_DESCRIPTION OF THE TASK_
Print the data exactly. Omit the pictures.

**********

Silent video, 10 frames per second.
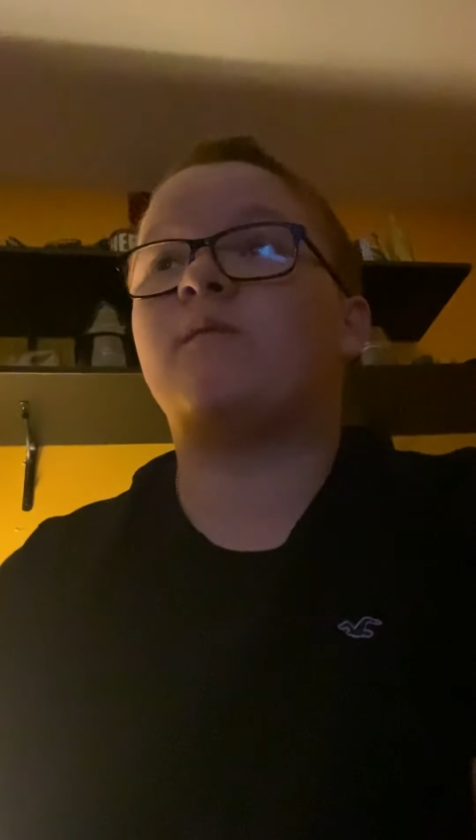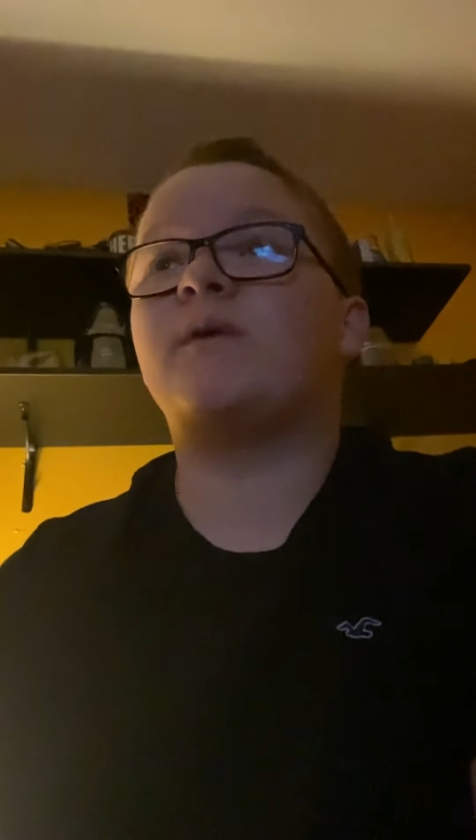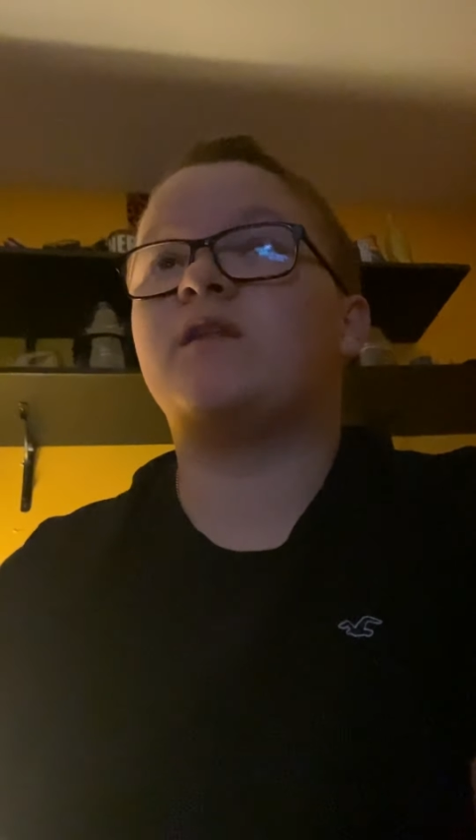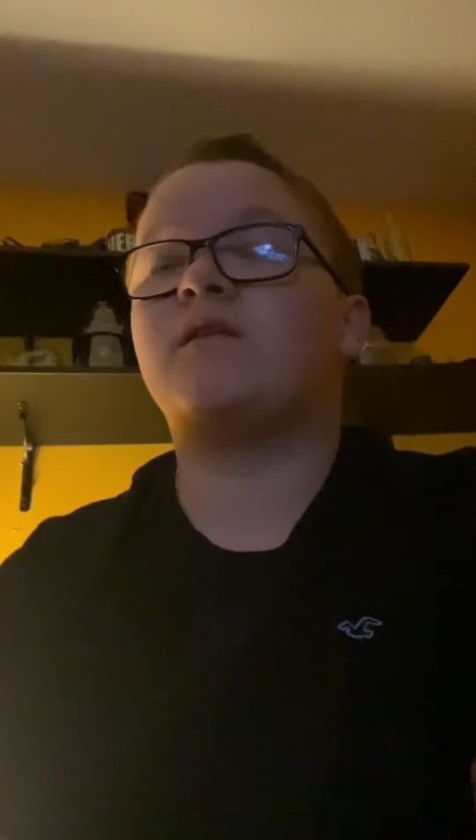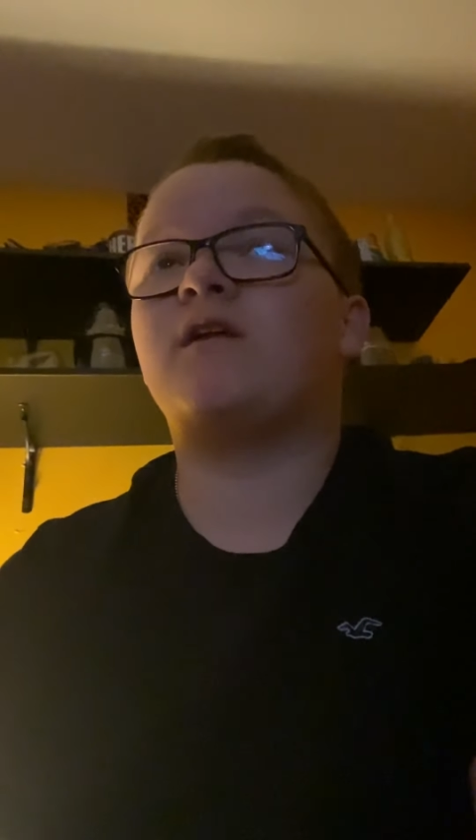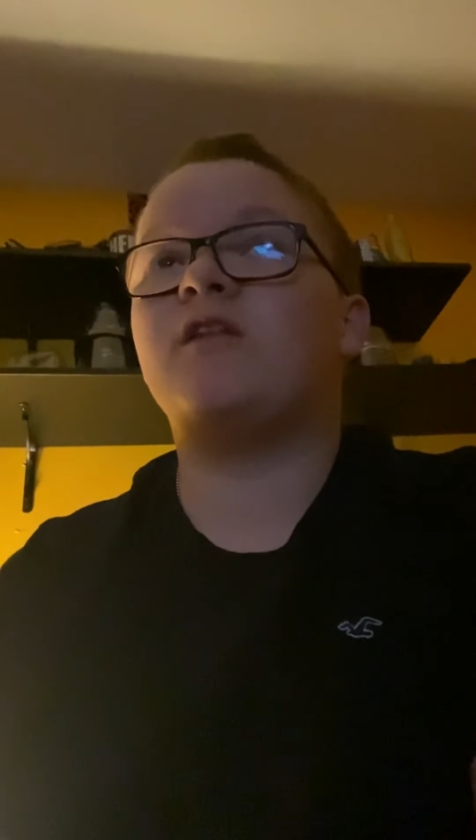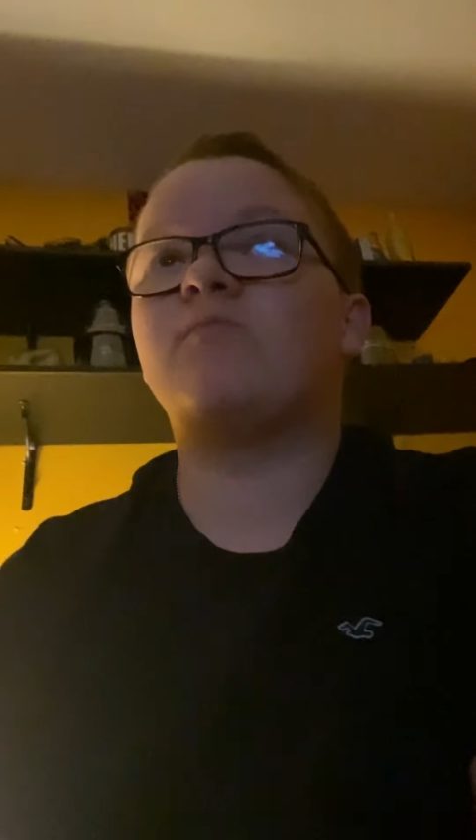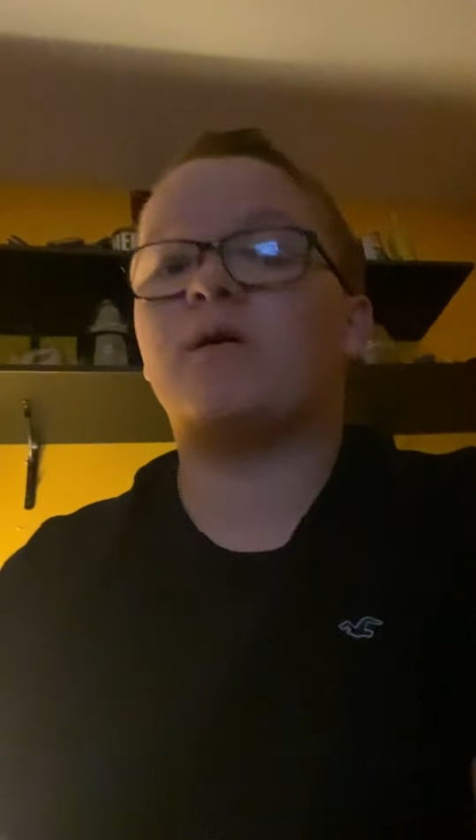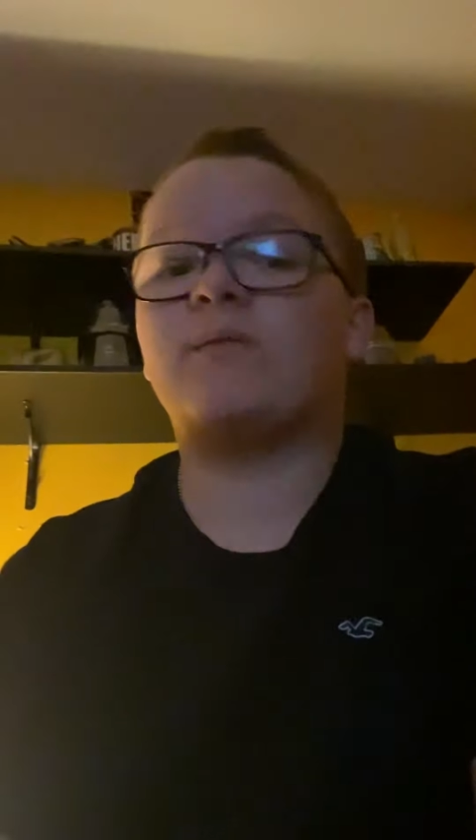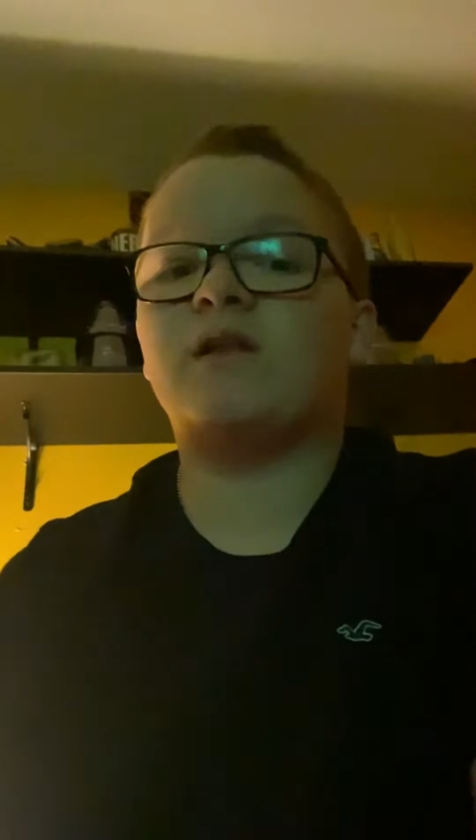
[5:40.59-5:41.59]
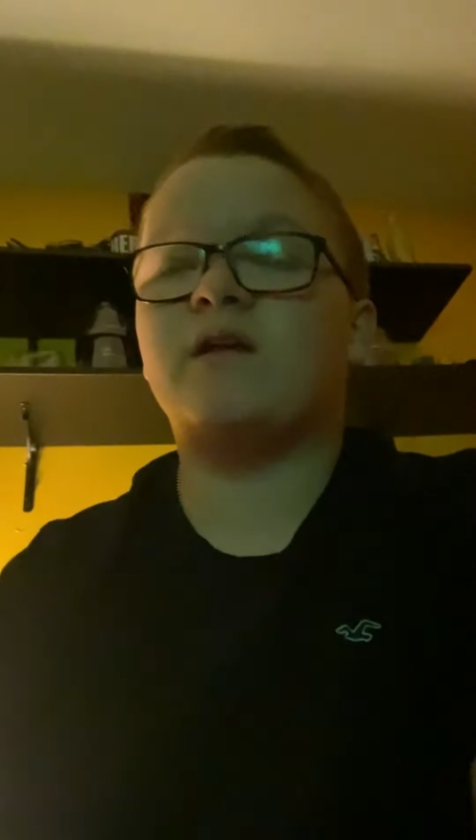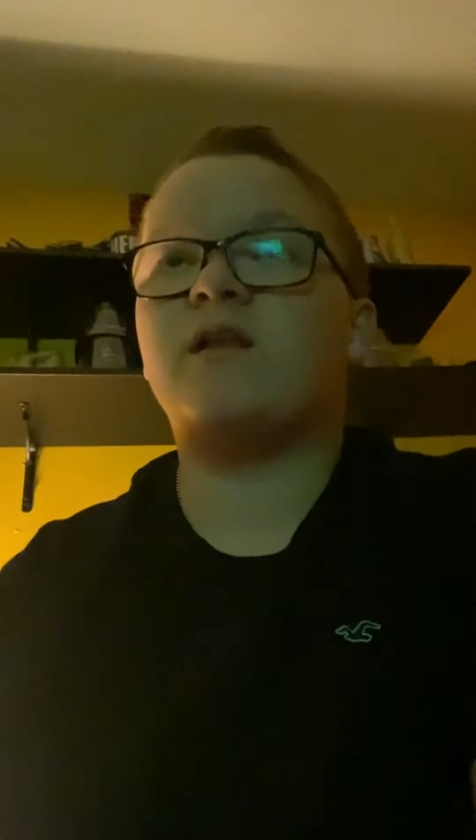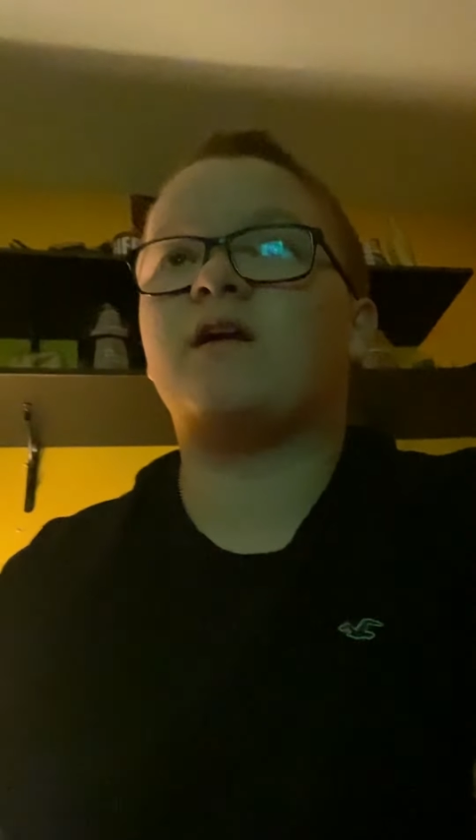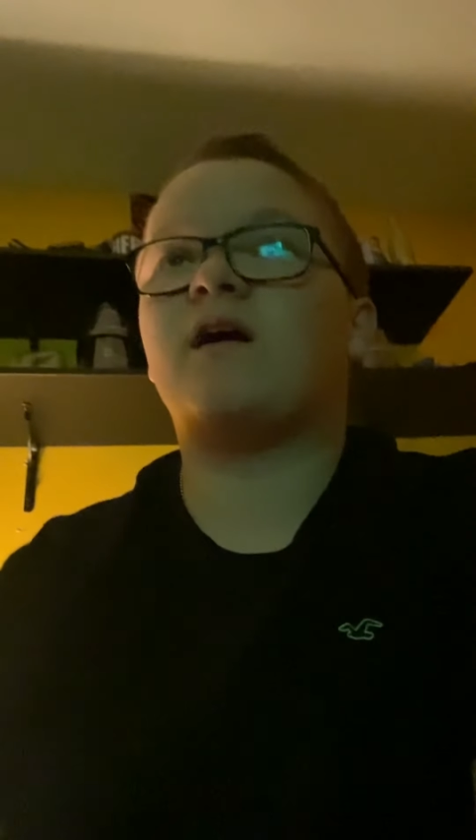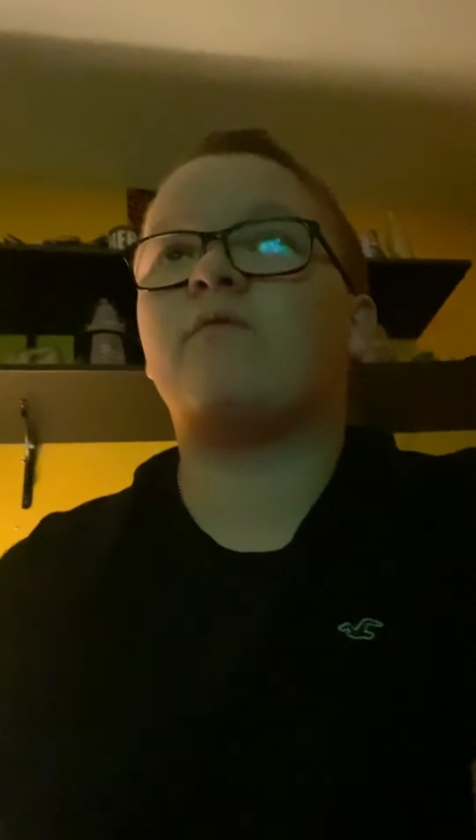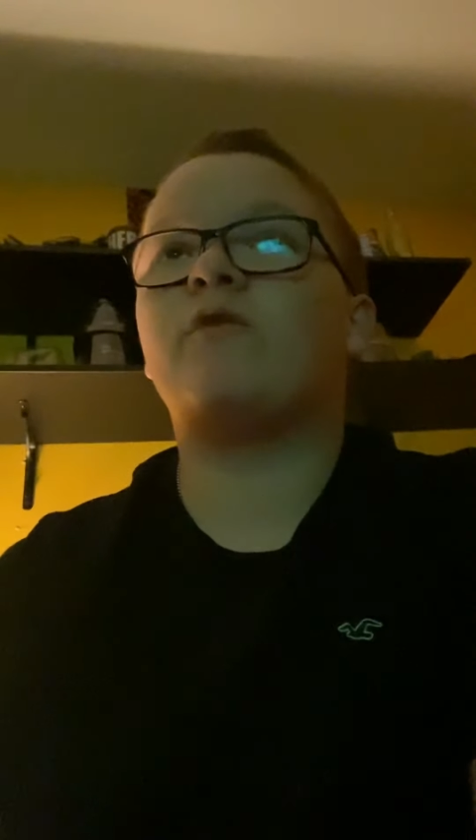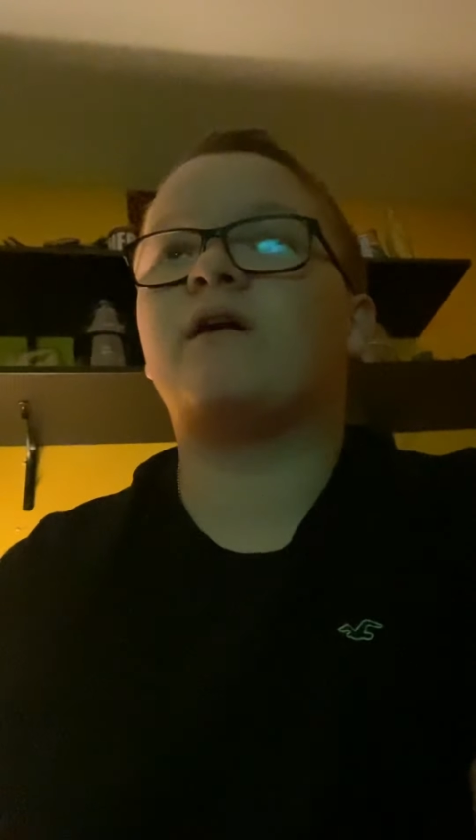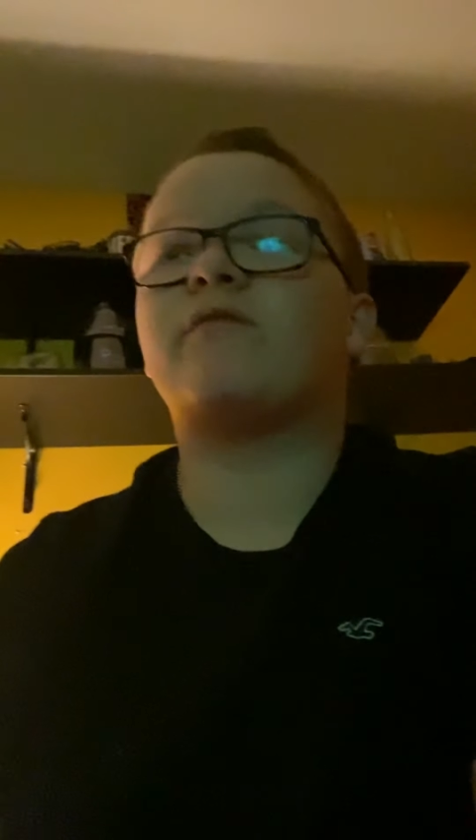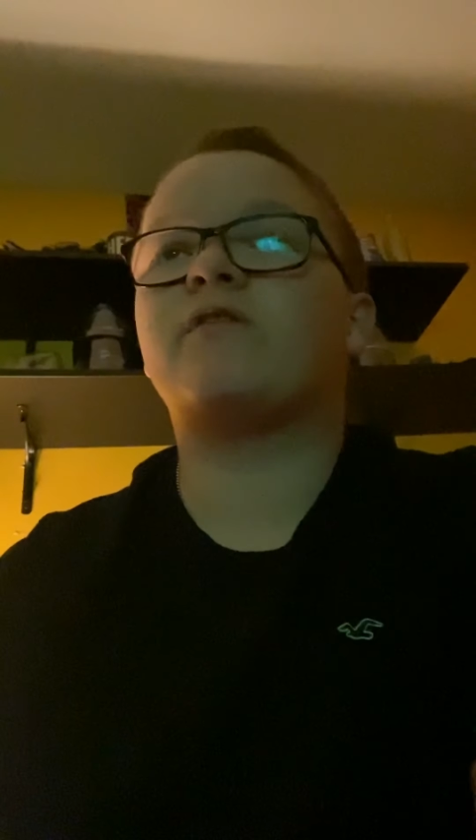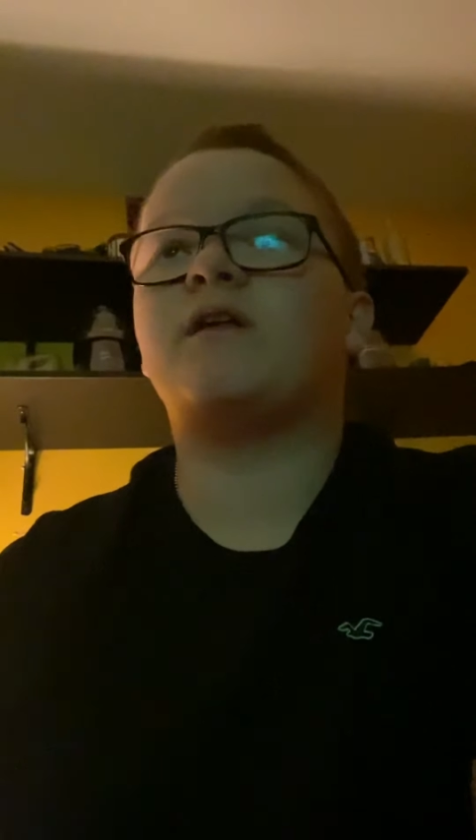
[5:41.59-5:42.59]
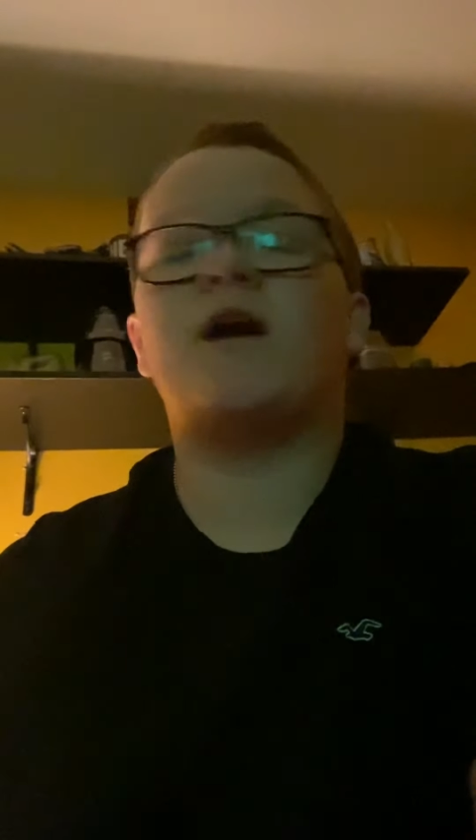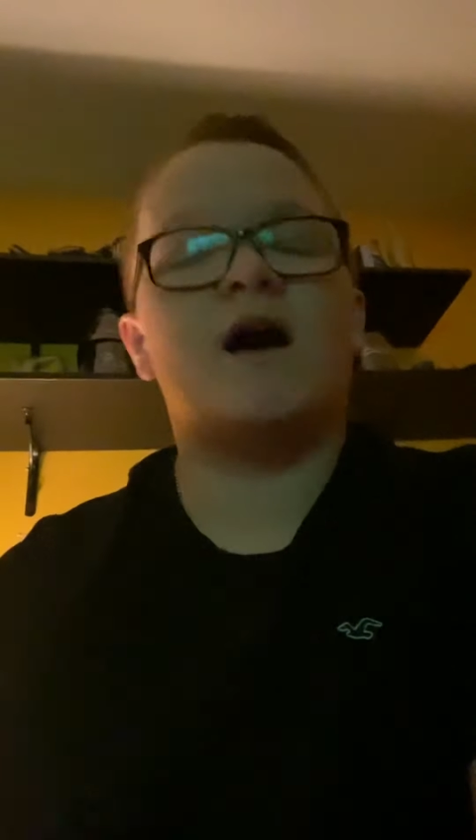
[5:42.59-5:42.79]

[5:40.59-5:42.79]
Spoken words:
I mean, he's probably leading what I've seen.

**********

_ANSWER_
Silent video, 10 frames per second.
[5:40.59-5:41.59]
[5:41.59-5:42.59]
[5:42.59-5:42.79]

[5:40.59-5:42.79]
Spoken words:
I mean, he's probably leading what I've seen.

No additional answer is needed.